The erroneous S&P message went out shortly before 4pm Paris time, and the correction was issued almost two hours later, after most European markets had closed.France, together with Germany, is one of the biggest financial contributors to the European effort to contain the debt crisis.

But its own economy has slowed sharply, and could contract further in the coming months as Europe's overall economy slows, the European Commission said yesterday.

Acknowledging that the European crisis had imposed a "new reality" on France, Mr Sarkozy's ministers this week unveiled an austerity drive as part of an aggressive effort to preserve the country's top-level credit rating, including about €19 billion, or $26 billion, of proposed new budget cuts and tax increases. The government is aiming to achieve a total of $89 billion in savings by 2016.
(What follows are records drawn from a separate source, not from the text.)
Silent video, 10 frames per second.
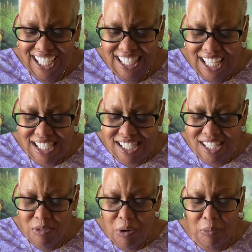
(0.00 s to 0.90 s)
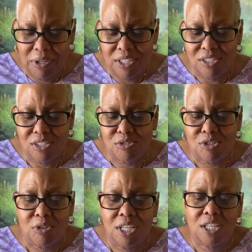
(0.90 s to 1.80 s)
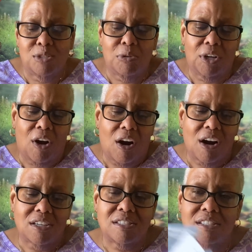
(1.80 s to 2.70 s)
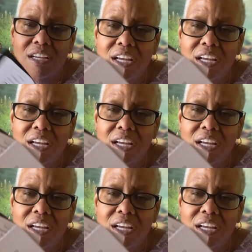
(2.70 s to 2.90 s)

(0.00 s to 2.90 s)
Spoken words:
Let's see what we can do. So these were the cards.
Some analysts think even that might not be enough. "It was not good for France to have this furor today, but everyone is expecting a downward move on the rating sooner rather than later," said Evariste Lefeuvre, the chief economist for the Americas at Natixis Bank.

Any downgrade would be significant since it would raise the costs to France of servicing its debt. But it could also compromise the AAA rating given to Europe's main vehicle for bailing out troubled eurozone countries, the European Financial Stability Facility, because France is one of its main guarantors.